Before The STEM Shooting, An Alleged Shooter Spent Years In Therapy But Was Rarely In Serious Trouble

David Zalubowski/AP
Police tape remains near the scene following Tuesday’s shooting at STEM Highlands Ranch school, Wednesday, May 8, 2019, in Highlands Ranch, Colo.

Alec McKinney has spent years in therapy and was in and out of trouble in various schools in Douglas County — but until he allegedly opened fire in a high school classroom last spring, had only had one prior brush with law enforcement, according to testimony on Tuesday.

The 16-year-old is the accused planner of a May shooting at STEM School Highlands Ranch that killed classmate Kendrick Castillo and injured eight others.

A judge on Monday ruled there is enough probable cause to charge the teen with 43 felony counts and more than a dozen misdemeanors. Prosecutors hope to try him as an adult while defense lawyers are trying to have the case heard in juvenile court.

McKinney showed emotion for the first time on Tuesday when his aunt, Courtney Lloyd, testified that McKinney’s father, Jose, violently abused his mother in front of McKinney when he was as young as 6 or 7. This included a time when Jose threw McKinney’s mother against a floor, requiring hospitalization. 
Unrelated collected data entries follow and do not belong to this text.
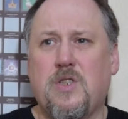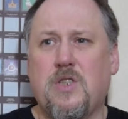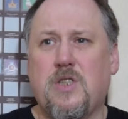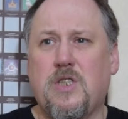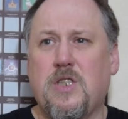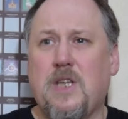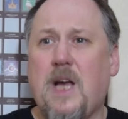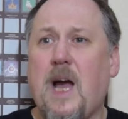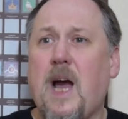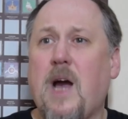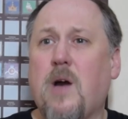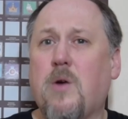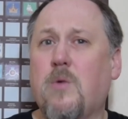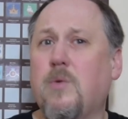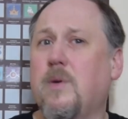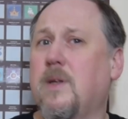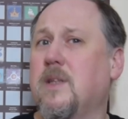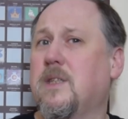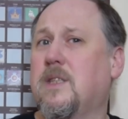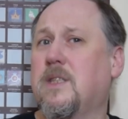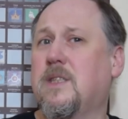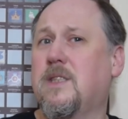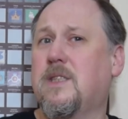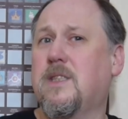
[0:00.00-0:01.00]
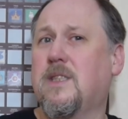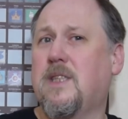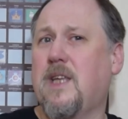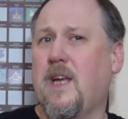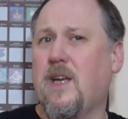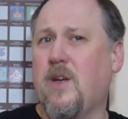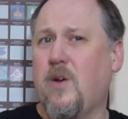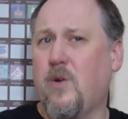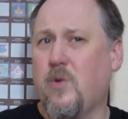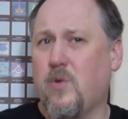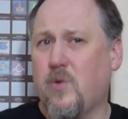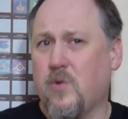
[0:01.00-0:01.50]
ja akurat
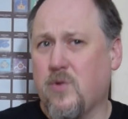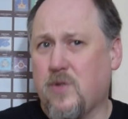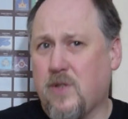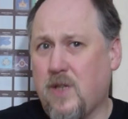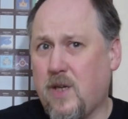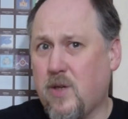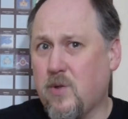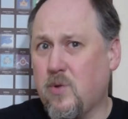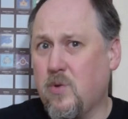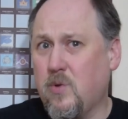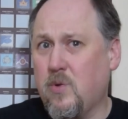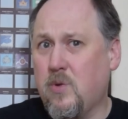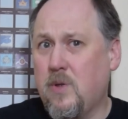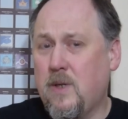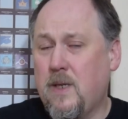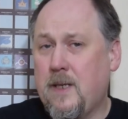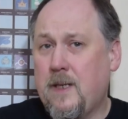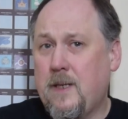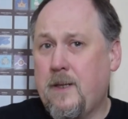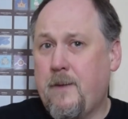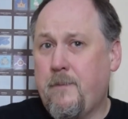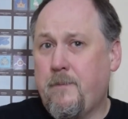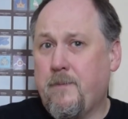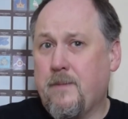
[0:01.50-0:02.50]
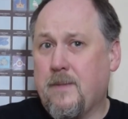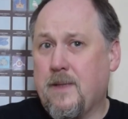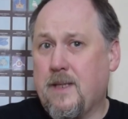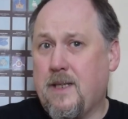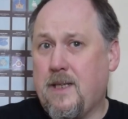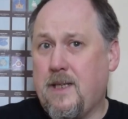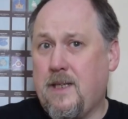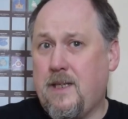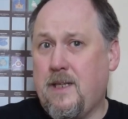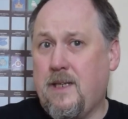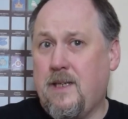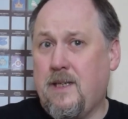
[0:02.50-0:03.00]
tego rodzaju
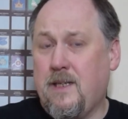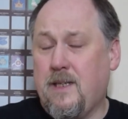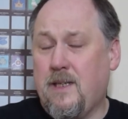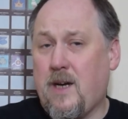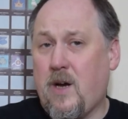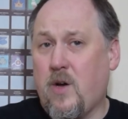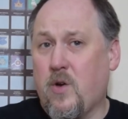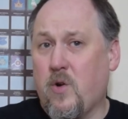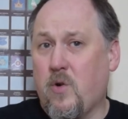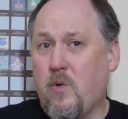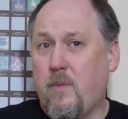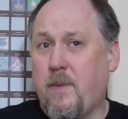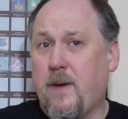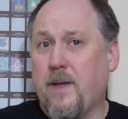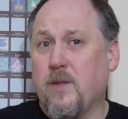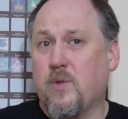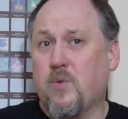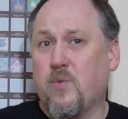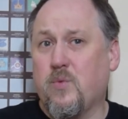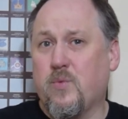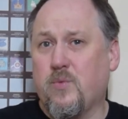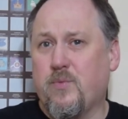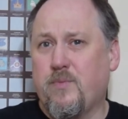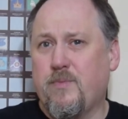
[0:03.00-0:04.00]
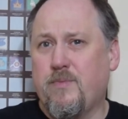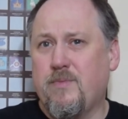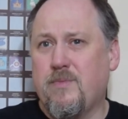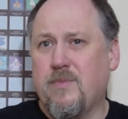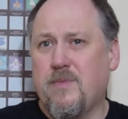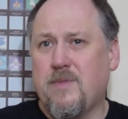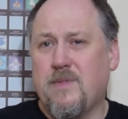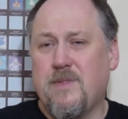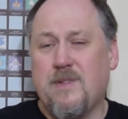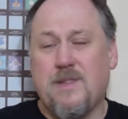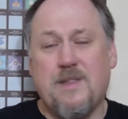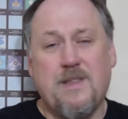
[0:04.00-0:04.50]
e, aromatu
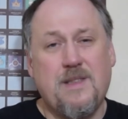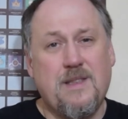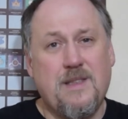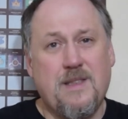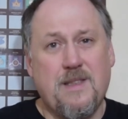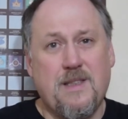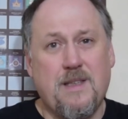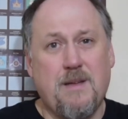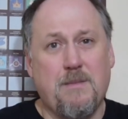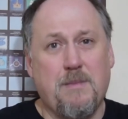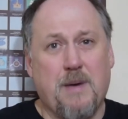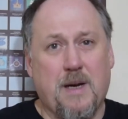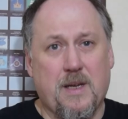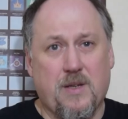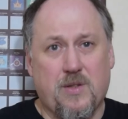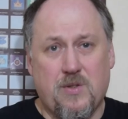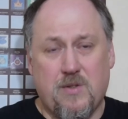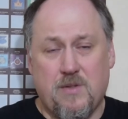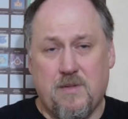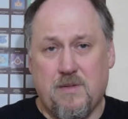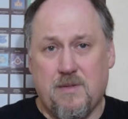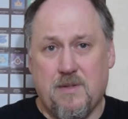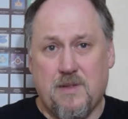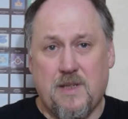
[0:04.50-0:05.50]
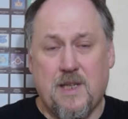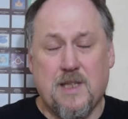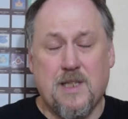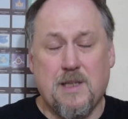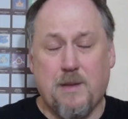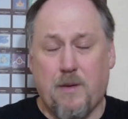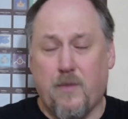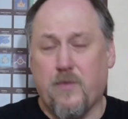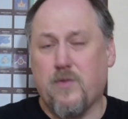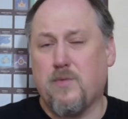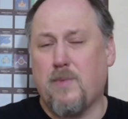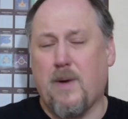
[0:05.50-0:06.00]
nie bardzo. Tak
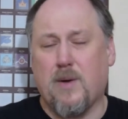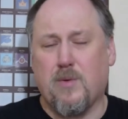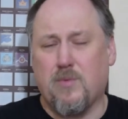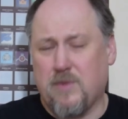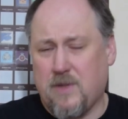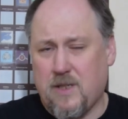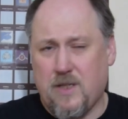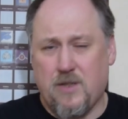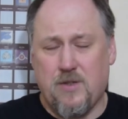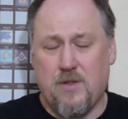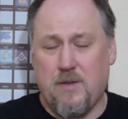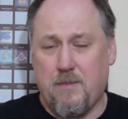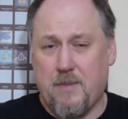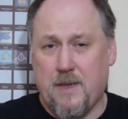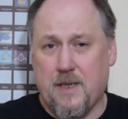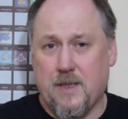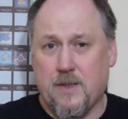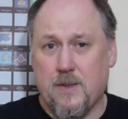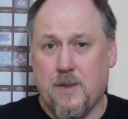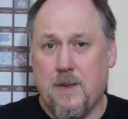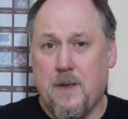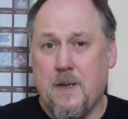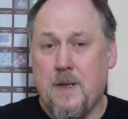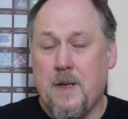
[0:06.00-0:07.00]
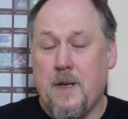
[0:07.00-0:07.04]
samo w smaku też nie bardzo.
The father was deported to Mexico in 2010 and the teen has seen him once since then, on a trip he took to Mexico in his early teens. Lloyd said she never saw Jose abuse his son.

Douglas County school officials testified that in 2018 when McKinney was 15, he stole drugs from his mother and gave them to another student who then overdosed. She ultimately survived, but that earned him a suspension from Douglas County High School. He also landed in juvenile detention, but was given a diversion from prosecution. 

The teen was on the dean’s radar for frequent truancy, too. He left the school at the end of the school year that spring and enrolled at STEM in the fall.

Prosecutors pointed out that the teen didn’t report a lot of bullying and didn’t seek help from counselors at Douglas County High School. 

McKinney is transgender and identifies as male, though he is biologically female. He told counselors that Douglas County has been an unsupportive place for transitioning. When he left Douglas County High School last year, he said he had suicidal ideations. He also has been hospitalized and was taking anti-anxiety and antidepressant medications.

He has been incarcerated at Marvin W. Foote Youth Services Center in Arapahoe County since his May 7 arrest at the STEM school moments after the shootings. Surveillance tape shows McKinney trying to kill himself in the seconds before he got arrested, but he was unable to work the gun safety.

Counselors from Foote testified Tuesday that the teen has told them he hears voices in his head — one counselor called them hallucinations. The voices tell McKinney to hurt himself and to hurt others. He is now on suicide watch in detention.